Speak up; this little time is enough,
Speak; before this body and tongue pass away.
Speak up, for truth is still alive,
Speak and say whatever you want to say.
– Faiz Ahmad Faiz in
"Bol ki lab azad hain tere"
When the going is good, there is little need to read Kazi Nazrul Islam (1899-1976), Faiz Ahmad Faiz (1911-84) or Gajanan Muktibodh (1917-64), poets of distinction who wrote about the human condition with empathy and energy in Bengali, Urdu and Khadi Boli, respectively. Perhaps that is why they are more talked about and quoted than actually read or understood. But when tides turn, their lines become to secularists what hymns and bhajans are to the devout.

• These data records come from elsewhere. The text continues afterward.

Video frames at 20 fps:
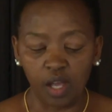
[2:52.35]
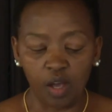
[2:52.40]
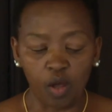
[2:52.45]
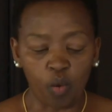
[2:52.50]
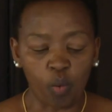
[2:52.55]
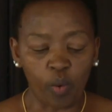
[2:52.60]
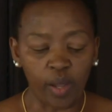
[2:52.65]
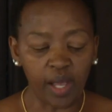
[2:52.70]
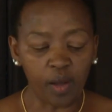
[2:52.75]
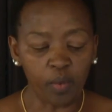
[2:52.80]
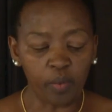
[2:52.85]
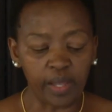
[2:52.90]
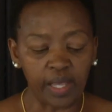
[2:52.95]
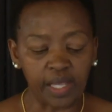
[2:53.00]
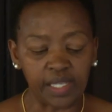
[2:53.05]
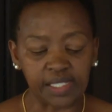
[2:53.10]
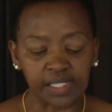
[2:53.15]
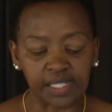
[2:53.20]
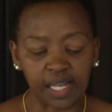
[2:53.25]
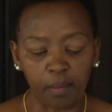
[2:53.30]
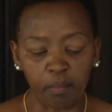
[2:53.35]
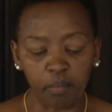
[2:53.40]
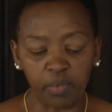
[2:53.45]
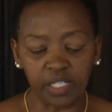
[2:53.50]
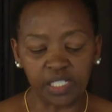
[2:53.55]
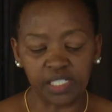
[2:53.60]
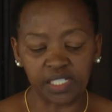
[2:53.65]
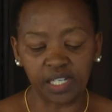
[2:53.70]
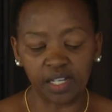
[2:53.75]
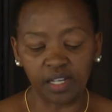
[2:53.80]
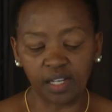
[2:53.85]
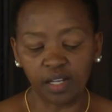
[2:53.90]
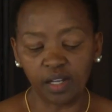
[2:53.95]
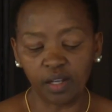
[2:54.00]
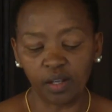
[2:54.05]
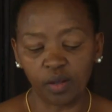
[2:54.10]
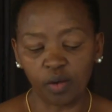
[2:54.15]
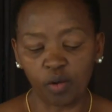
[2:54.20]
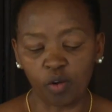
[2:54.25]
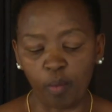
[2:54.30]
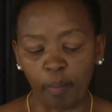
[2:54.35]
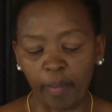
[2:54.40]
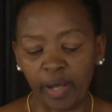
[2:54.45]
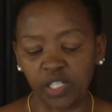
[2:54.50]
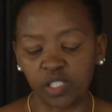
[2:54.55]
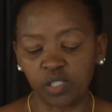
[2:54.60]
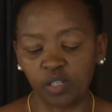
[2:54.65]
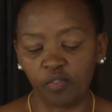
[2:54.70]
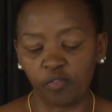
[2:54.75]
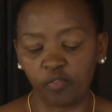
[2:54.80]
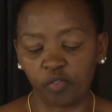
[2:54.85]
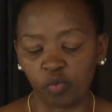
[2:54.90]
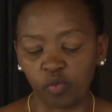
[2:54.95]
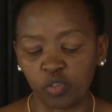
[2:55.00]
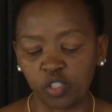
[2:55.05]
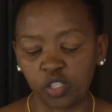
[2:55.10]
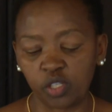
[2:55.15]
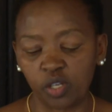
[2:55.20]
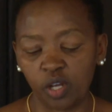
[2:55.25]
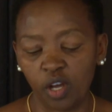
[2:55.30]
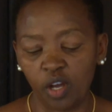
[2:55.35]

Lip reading: where we are establishing commercial fruitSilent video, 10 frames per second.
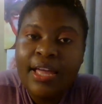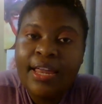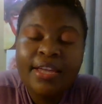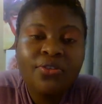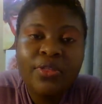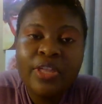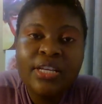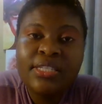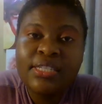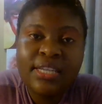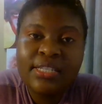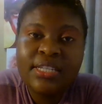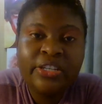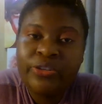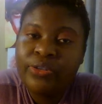i don't think it's just
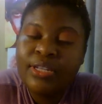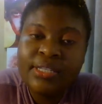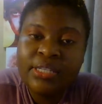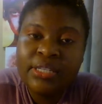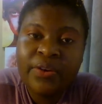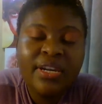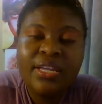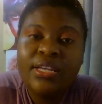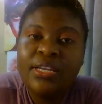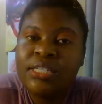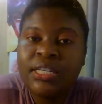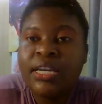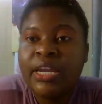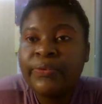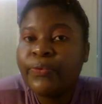ne- necessarily each and
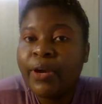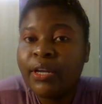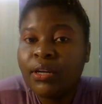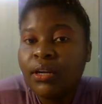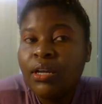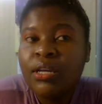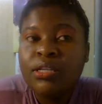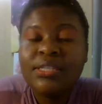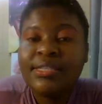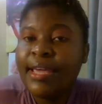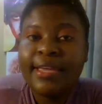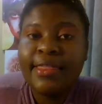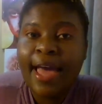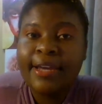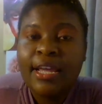everyone saying
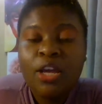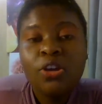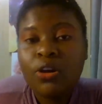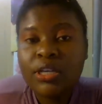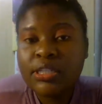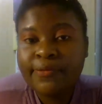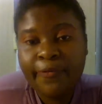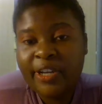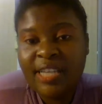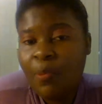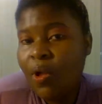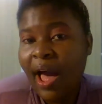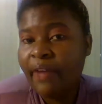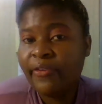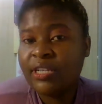that because for example
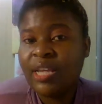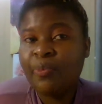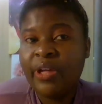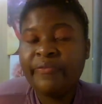i for example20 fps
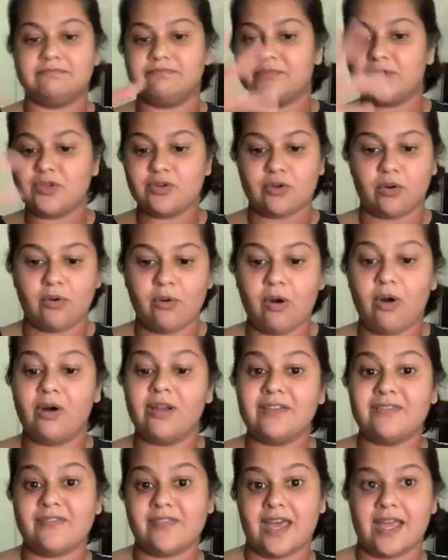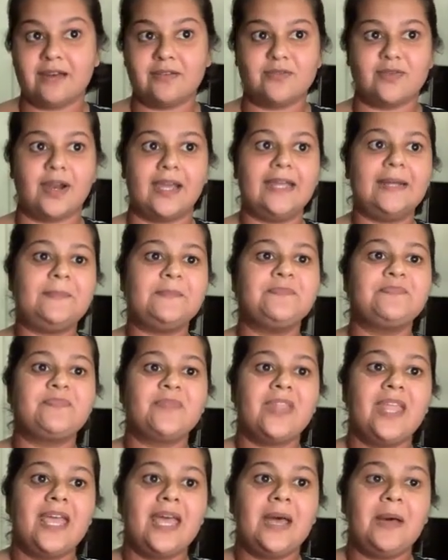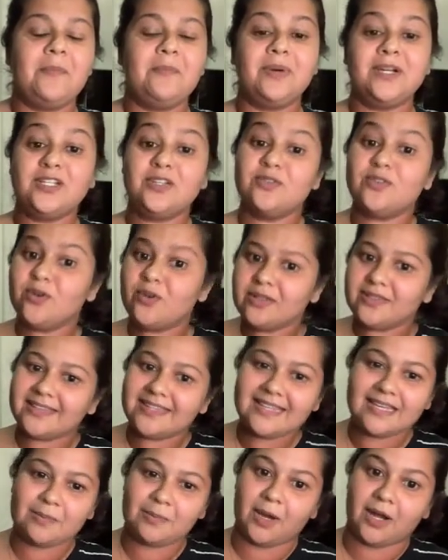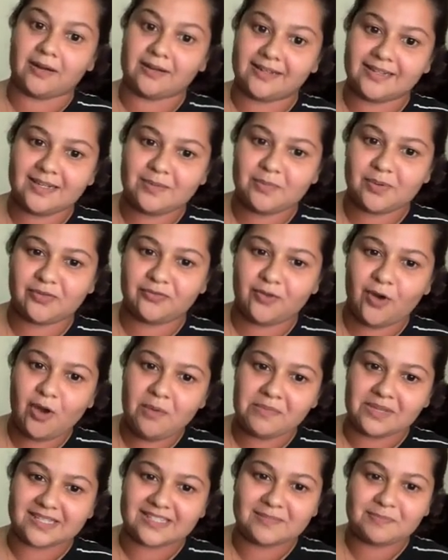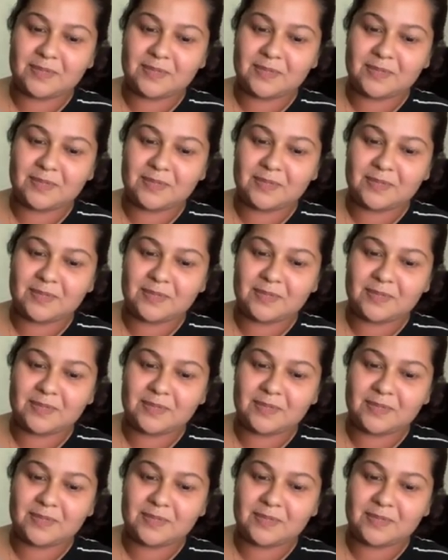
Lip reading: you know, all of that, right? But you don't think about it in performance,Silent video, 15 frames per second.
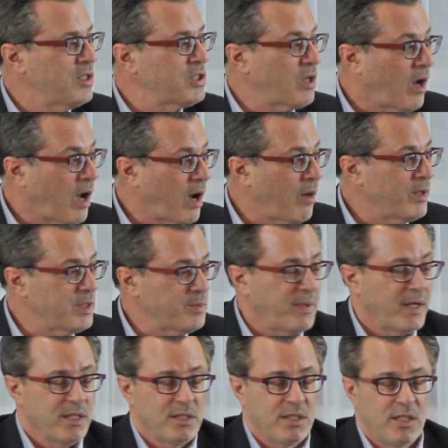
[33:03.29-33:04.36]
So it always
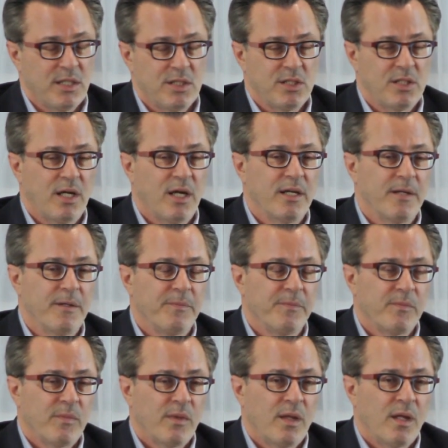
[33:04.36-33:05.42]
pays to get started.
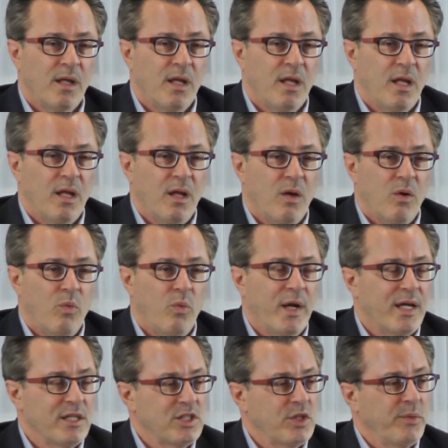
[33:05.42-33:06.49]

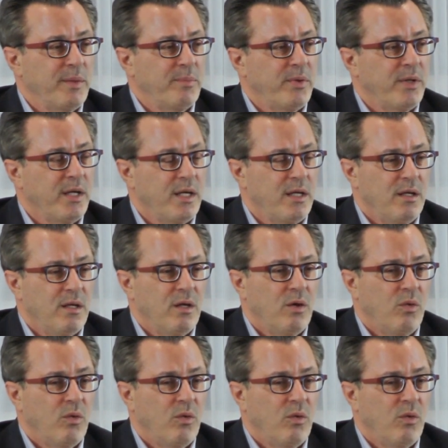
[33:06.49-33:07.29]
What else do we put in?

Faiz beseeched his fellow citizens to speak at a time when silence had been elevated to the highest level of virtue in a country veering dangerously towards an institutionalised culture of violence. With insight that somehow only poets and artistes seem to be endowed with, he foresaw that the vicious cycle of silence, acquiescence, tyranny, fear and hush would ultimately suck the society into the dark hole of anarchy, barbarism, cruelty, deprivation and inhumanity. But who responds to the calls of bards when bandits are hovering in the background? Clearly some do – if not next door, then in the neighbourhood; if not now, then decades later. That is the curse and reward of those who speak to eternity.